As I had indicated I will continue with why time is hard. In part 1 I discussed how a simple delay() function can be hard to implement. Here I will discuss tracking time.
This problem came up in my past when trying to do a simple data logger. The basic idea was to record some data with a time stamp, say something like battery mAh used. So I write some data to flash memory, when memory is full then I over write the old data, ie circular buffer.
So I want to know what time the last sample is recorded. Hence the simple thing is to set up a timer, like SysTick to track the number of seconds. Then I record the time stamp in the data log, hence the data log with the newest time stamp (largest time number and good CRC) is the last recorded sample.
Now lets say that the processor reboots, for example a watchdog reset. Then at power up I read the data log and find the last time written, then we can set the SysTick to this timestamp +1 and continue.
So that was not so hard was it?
Now, like normal, management comes in and says, "we need to know what calendar time the data was recorded." OK that would have been nice to know in the requirements, but no problem we will allow you to set the time.
Now things start breaking... We have had a unit running and it is now at seconds 1000, and then we go set the seconds to epoch time. Our data log just jumped from 1000 to 1525115496. What if you were using the counter for a delay loop or to schedule tasks and time jumped like that? Now the system thinks those first samples were in the 1970's. What about units that were in the field before the calendar time change firmware, how do we update the firmware and keep the data log?

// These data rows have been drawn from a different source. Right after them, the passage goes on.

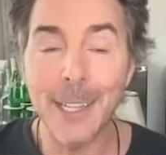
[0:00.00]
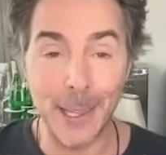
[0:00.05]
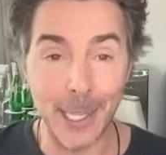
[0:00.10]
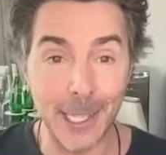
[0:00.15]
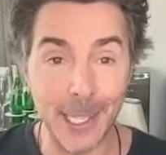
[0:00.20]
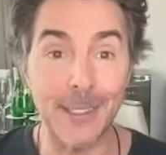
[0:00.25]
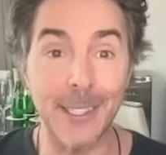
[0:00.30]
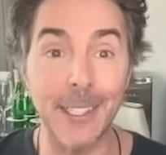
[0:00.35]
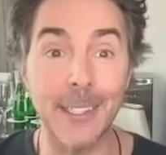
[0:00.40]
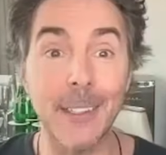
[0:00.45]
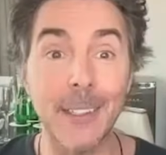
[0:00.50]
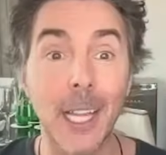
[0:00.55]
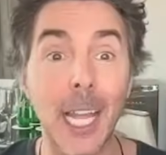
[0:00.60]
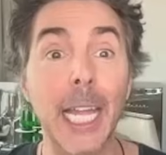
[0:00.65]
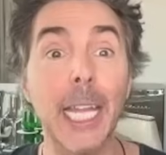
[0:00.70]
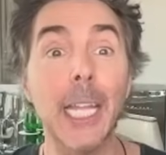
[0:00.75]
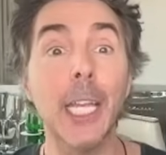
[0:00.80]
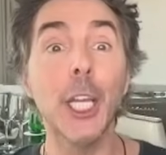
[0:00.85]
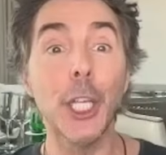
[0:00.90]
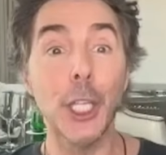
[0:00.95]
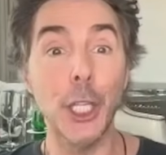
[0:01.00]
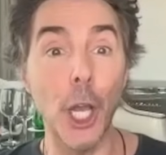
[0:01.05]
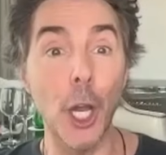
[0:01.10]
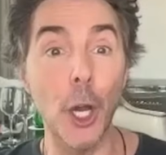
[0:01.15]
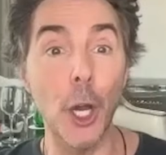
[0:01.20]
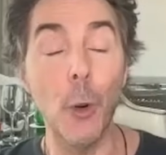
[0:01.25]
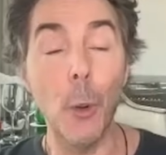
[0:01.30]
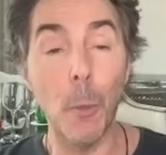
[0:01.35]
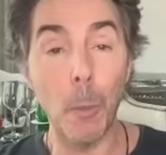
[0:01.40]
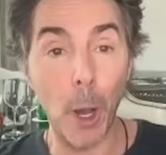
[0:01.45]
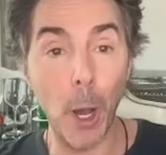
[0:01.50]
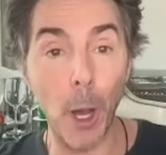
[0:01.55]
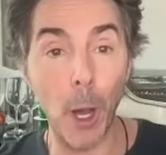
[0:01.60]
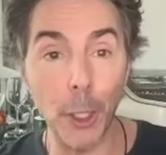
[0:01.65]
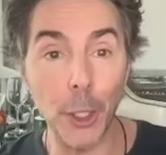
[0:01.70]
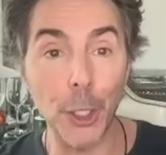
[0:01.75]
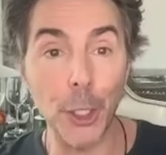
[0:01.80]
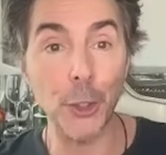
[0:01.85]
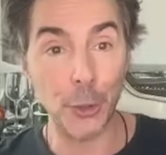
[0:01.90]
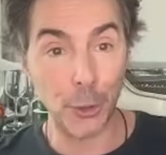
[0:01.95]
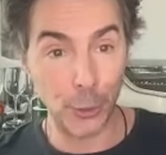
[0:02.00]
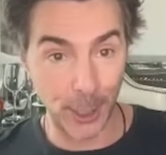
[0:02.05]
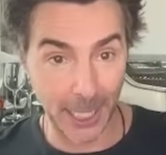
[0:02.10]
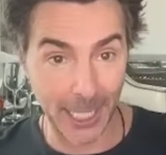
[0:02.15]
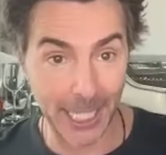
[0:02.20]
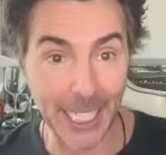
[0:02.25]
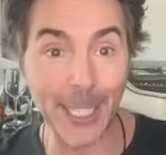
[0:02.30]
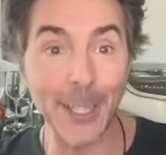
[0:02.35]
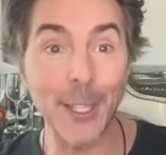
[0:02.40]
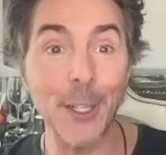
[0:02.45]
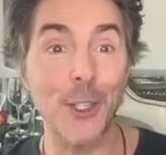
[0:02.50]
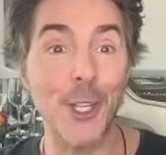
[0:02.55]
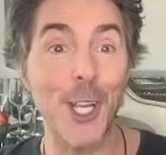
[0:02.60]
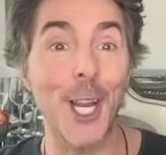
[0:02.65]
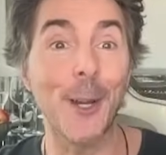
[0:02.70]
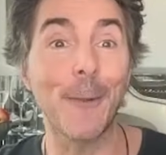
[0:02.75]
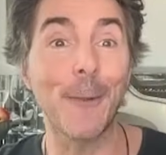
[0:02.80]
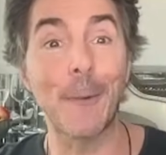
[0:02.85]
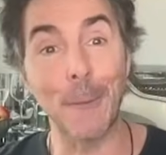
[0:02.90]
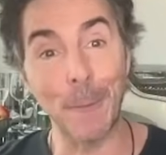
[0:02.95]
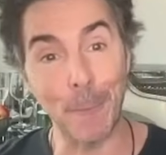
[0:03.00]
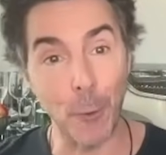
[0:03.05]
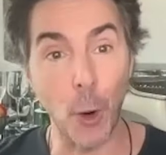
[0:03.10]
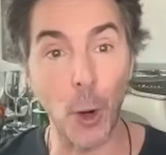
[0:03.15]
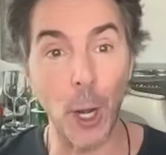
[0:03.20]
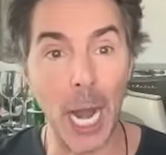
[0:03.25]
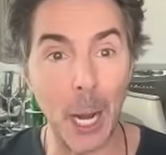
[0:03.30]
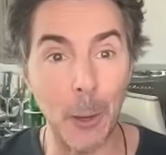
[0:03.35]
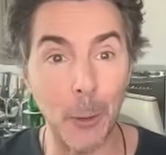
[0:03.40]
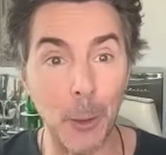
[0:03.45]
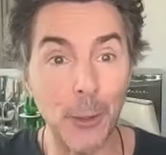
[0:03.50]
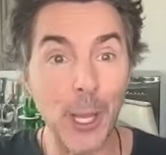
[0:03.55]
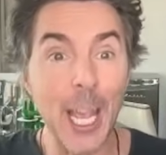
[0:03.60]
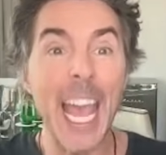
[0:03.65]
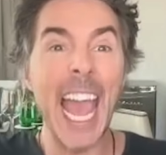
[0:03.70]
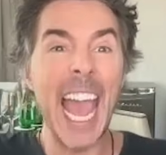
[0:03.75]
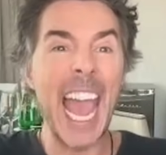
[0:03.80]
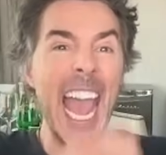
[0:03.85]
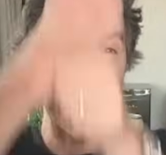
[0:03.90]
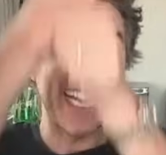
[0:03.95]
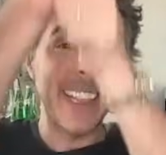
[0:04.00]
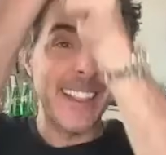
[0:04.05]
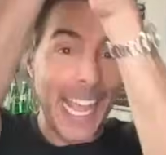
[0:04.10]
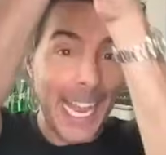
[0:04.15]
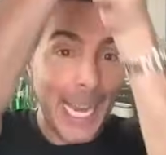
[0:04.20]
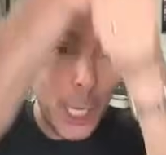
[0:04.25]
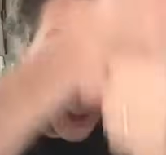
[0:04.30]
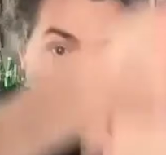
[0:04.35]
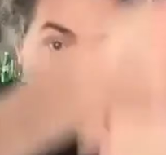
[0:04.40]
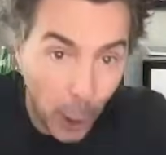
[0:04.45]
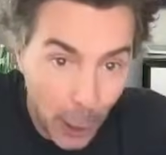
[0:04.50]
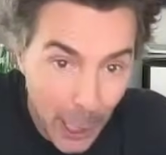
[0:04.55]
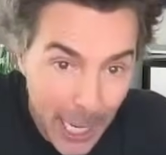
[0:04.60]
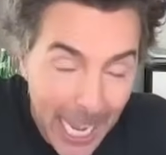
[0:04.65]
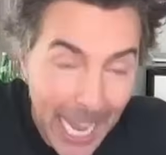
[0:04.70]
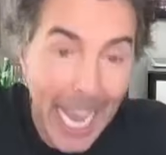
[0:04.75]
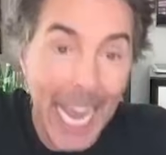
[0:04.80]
This is like, yo, Paul, you're sitting in the chair for four hours, and they are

Even worse what if the user figured out he set the time wrong and changed the time to 15000? Now we just went back in time. Time is REALLY HARD...
This 'time travel' problem is very common, and I think time problems is where I have spend most of my time fixing bugs. It actually gets worse on the newer processors with embedded RTC (real time clocks or real time counters). That is back in the old days you had a RTC chip which was powered from it's own battery. Thus after a power cycle on the processor the RTC would still be correct. Now many processors reset the RTC when a reset happens (even watchdog resets).

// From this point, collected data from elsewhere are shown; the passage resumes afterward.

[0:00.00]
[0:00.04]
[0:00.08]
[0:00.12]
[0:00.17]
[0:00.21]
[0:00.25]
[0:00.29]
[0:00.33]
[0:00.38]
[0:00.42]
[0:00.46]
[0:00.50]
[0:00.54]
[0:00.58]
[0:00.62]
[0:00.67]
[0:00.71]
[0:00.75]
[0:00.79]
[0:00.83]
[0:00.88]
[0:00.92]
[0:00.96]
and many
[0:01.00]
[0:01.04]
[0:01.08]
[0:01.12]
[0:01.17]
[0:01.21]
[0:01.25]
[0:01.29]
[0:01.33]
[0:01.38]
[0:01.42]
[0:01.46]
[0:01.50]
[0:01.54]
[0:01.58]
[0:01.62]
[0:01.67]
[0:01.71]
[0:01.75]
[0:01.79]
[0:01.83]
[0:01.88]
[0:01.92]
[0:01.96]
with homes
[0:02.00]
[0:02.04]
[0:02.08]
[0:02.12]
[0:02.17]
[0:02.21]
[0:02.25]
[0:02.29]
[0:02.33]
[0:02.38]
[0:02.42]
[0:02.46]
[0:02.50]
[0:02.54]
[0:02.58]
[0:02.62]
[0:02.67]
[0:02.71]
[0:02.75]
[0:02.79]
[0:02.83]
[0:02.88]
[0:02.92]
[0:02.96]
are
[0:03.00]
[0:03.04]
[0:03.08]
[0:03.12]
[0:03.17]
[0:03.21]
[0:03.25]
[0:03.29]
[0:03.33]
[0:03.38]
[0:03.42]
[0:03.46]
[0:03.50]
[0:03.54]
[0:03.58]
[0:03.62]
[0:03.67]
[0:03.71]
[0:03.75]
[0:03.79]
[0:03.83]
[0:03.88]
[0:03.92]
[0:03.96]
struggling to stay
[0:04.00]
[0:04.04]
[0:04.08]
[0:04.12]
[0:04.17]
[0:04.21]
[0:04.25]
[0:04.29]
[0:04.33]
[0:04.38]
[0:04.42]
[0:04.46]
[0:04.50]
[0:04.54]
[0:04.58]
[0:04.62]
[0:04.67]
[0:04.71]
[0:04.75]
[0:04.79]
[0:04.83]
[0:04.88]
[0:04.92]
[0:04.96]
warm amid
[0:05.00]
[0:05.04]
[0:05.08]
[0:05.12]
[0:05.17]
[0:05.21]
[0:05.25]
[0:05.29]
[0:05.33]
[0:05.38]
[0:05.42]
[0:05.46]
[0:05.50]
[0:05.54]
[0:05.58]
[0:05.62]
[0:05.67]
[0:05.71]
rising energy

So to deal with the problem we need to understand a few things about time:
1. Time is(should be) always increasing
2. Time ideally increases monotonically
The first one has a conflict with user setting the time, that is they could set the time in the past. So an easy fix to this problem is to keep time based on the first time board is powered on. So our time counter starts at one, and increases ALWAYS. For calendar time we store an offset. This offset can change as needed but internally we should always use the time since first power on to store everything.
For example our data log would be stored as the time since first power on. When we report the data log however we add in the offset such that the user sees the calendar time.
The monotonically increasing of time is not always possible, that is you might not know how long it has been since the watchdog reset happened or between battery changes. The best we can do is figure out what our last time since reboot and start from there. That is make sure time is increasing.
However this could lead to a problem where the data log is incorrect, maybe battery was dead for a day and we would be off by a day. So assume the user resets our calendar time after battery change, then everything before the reboot would be off by day...
Time is Hard...
A solution to this is to record in the datalog a time stamp of when the reboot happened and the time offset value at time of the reset. Now we use the new time offset for everything after reboot and the old value for everything before reboot. This also allows multiple reboots...
What if we have on demand data logging, for example user presses a button and we record data sample. Now if we store data logs with time in seconds it is very easy to end up with two data log entries at the same time. So you might say use milliseconds resolution, this might solve your problem today, but as processors get faster it might still happen on the same millisecond.
Time is Hard...
A solution to this problem is to realize that time is hard, and you should not rely on time for indexing data. Hence on your data log if you stored a number as to the data log number, which starts at 1 for first sample save and increments each data log, then you know even if they have the same time stamp which came first.
This brings up another subject. Try to avoid using zero for time or external indexes. For example when powering up a processor never set time to zero, start at 1. This way if you see a time of zero you know something is wrong. As an example imagine you have a function that gets the seconds()
Now if you start your seconds at 1 (or more) then you can use zero as an error flag. For example you might return zero if the timer/counter is not configured yet.
Time is Hard...
All the above problems with time have been bugs in firmware I have created at some point in time. I personally feel like time is the hardest problem I have ever faced with a microcontroller. I also fully realized that although I have found many problems, I will be finding more bugs with time. However, I will personally be happy if I can create new bugs and not recreate my old ones.
Usually when someone asks me about creating some embedded firmware I ask them two questions:
1. How do you plan to do field firmware updates?
2. How do you plan to handle time tracking?
You can tell the people who have done embedded products before based on their answers to these two questions. The ones that have done embedded programming before know that time is hard and firmware updates are must.